The products of mulberry type III polyketide synthases were separated using acetonitrile and 0.5 % (v/v) acetic acid as mobile phases A and B, respectively. For the alkaline sample, the gradient elution conditions were as follows: 0–1 min, 30 % A; 1–4 min, 30–80 % A; 4–5 min, 80 % A; 5–7 min, 80–100 % A; 7–8 min, 100–30 % A; 8 min, 30 % A. For the acidic sample, the gradient elution conditions were as follows: 0–1 min, 30 % A; 1–4 min, 30–70 % A; 4 min, 100 % A; 5–6 min, 30 % A. The electrospray ionization mass spectrometer (Acquity QDa Detector) was operated in the negative mode, scanning the mass-to-charge ratio (m/z) between 100 and 300. Negative ion data for standard compounds were as follows: 4-coumaric acid, m/z = 163.1; naringenin, m/z = 271.1; resveratrol, m/z = 227.1.

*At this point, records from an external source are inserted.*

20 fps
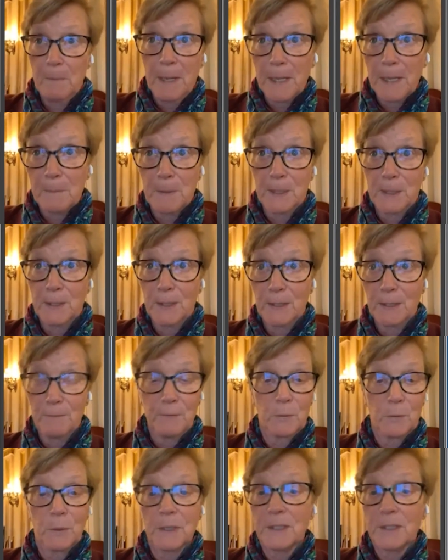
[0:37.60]
my opinion, if
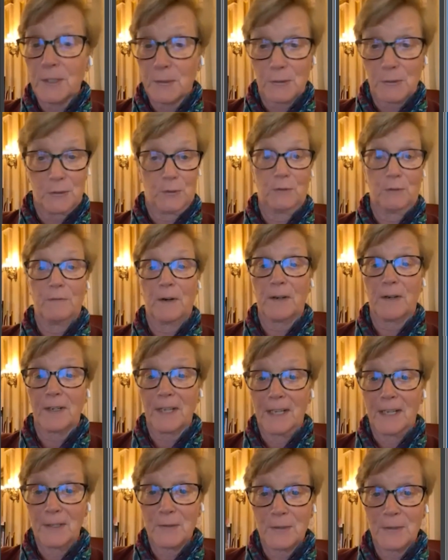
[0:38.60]
you're willing to serve our
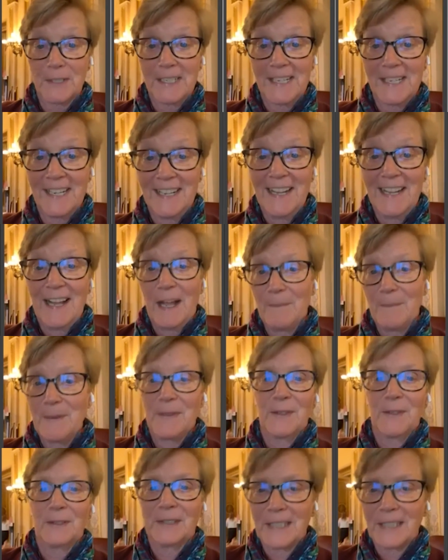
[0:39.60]
country, I
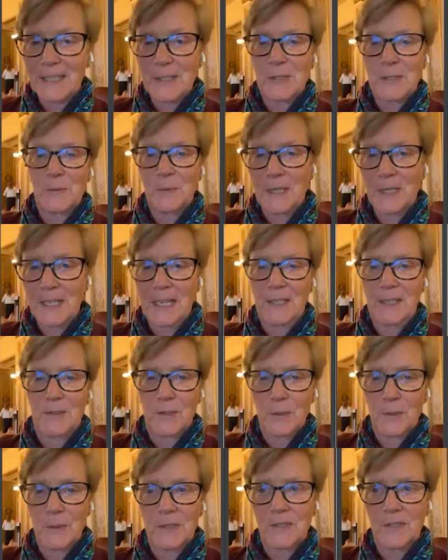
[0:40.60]
mean, the least we can
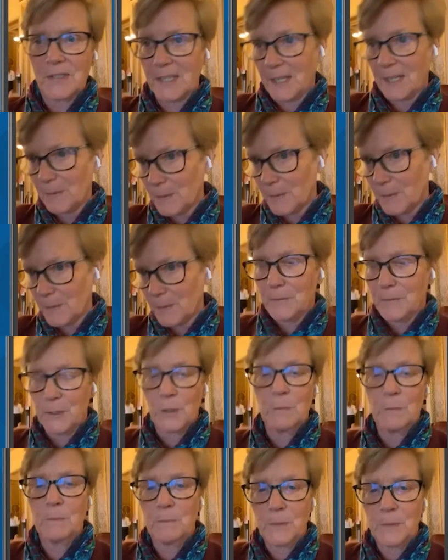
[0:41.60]
do is say, well,
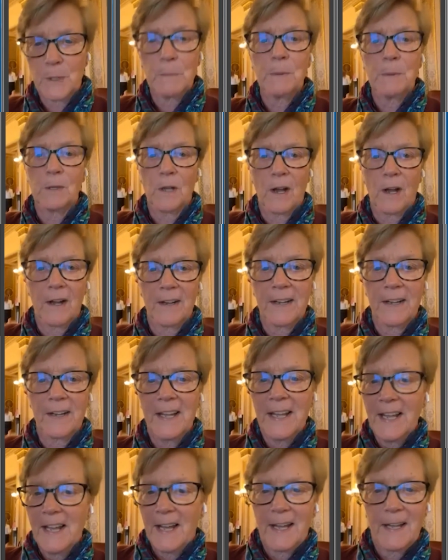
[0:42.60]
you, you belong
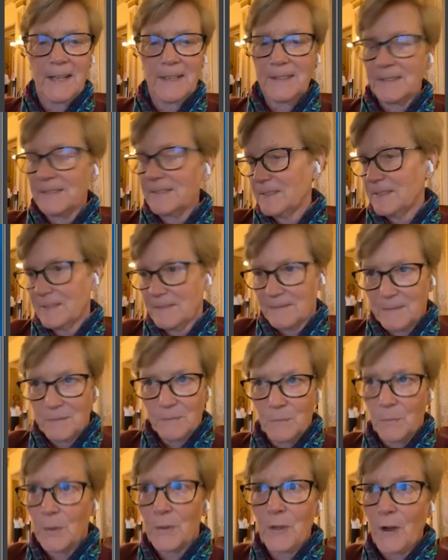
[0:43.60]
uh,
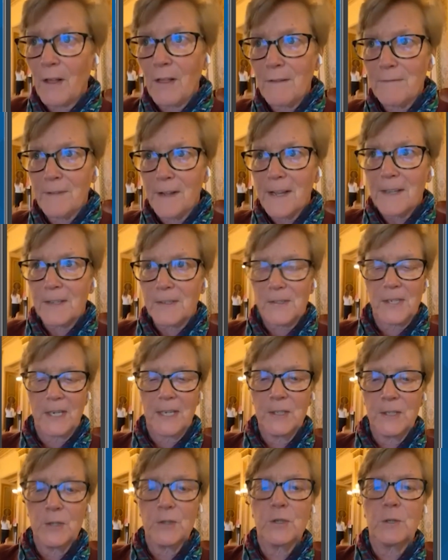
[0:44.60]
with all of us,
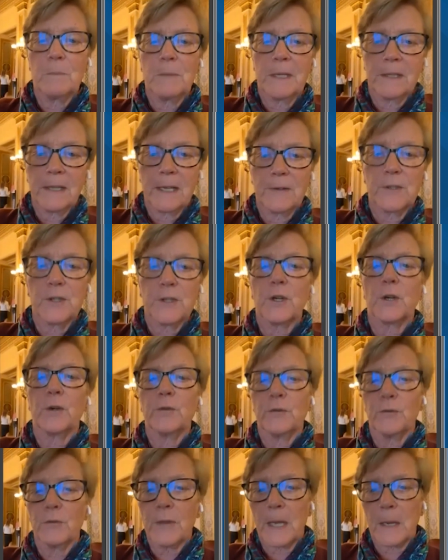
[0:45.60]
and you should be allowed to
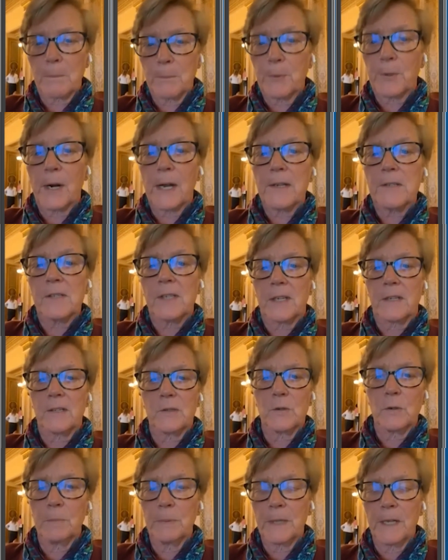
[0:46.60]
go through that
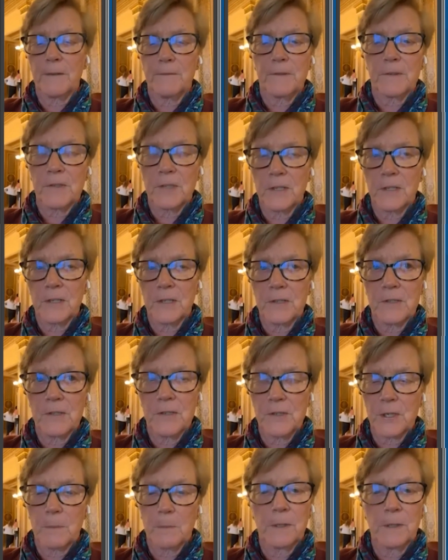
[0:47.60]
process to apply for
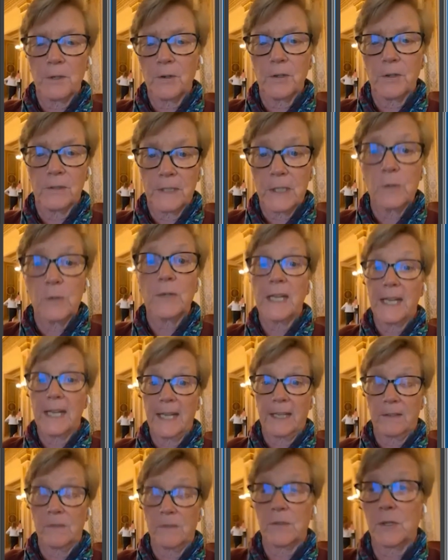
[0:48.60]
citizenship, and currently you
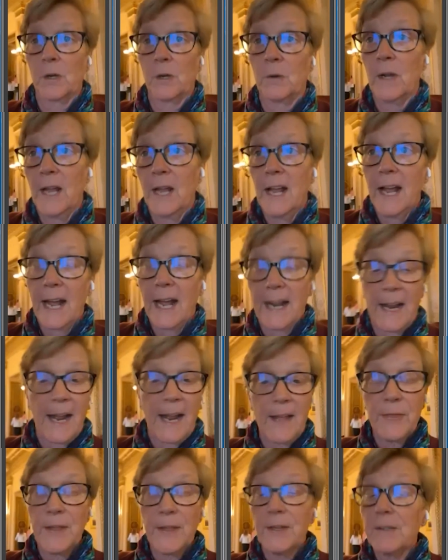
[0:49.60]
can't. So
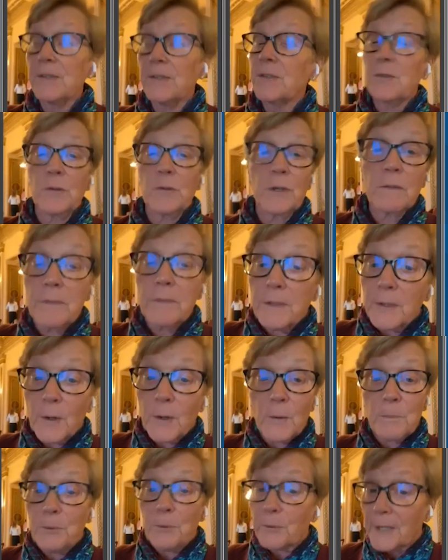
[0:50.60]
I, I think it's sort of a
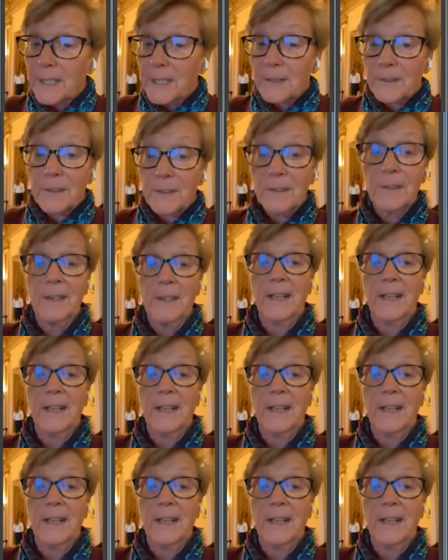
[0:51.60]
no brainer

Homology modeling of MnSTS and calculating the evolutionary conservation of amino acid positions

A dimer of the mulberry STS2 enzyme was modeled using MODELER [71]. Structural alignments were prepared using the following known structures: alfalfa (Medicago. sativa) CHS enzymes (PDB 1CGZ) [72], peanut STS bound to resveratrol (PDB 1Z1F) [73], and Freesia hybrida CHS1 (4WUM) [74]. The generated structure was evaluated using PROCHECK from the Structure Analysis and Verification Server v.4 (http://services.mbi.ucla.edu/SAVES/) [75]. ConSurf (http://consurf.tau.ac.il/) was used to identify the probable evolutionarily conserved residues in the STS enzymes [31]. The analysis was conducted using the Bayesian algorithm with the JTT model.

Abbreviations

4CL, 4-coumaroyl-CoA ligase; CHS, chalcone synthase; IPTG, isopropyl β-D-1-thiogalactopyranoside; Ks, synonymous silent substitutions per site; LC-ESI-MS, liquid chromatography-electrospray ionization mass spectrometry; LC-MS, liquid chromatography-mass spectrometry; LRT, likelihood ratio test; MSS, mulberry sequence set; MYA, million years ago; OSSS, other specie sequence set; PKS, polyketide synthase; STS, stilbene synthase; TB medium, Terrific Broth medium; UPLC, Ultra Performance Liquid Chromatography; UV-C, ultraviolet-C radiation; ω, the nonsynonymous/synonymous rate ratio.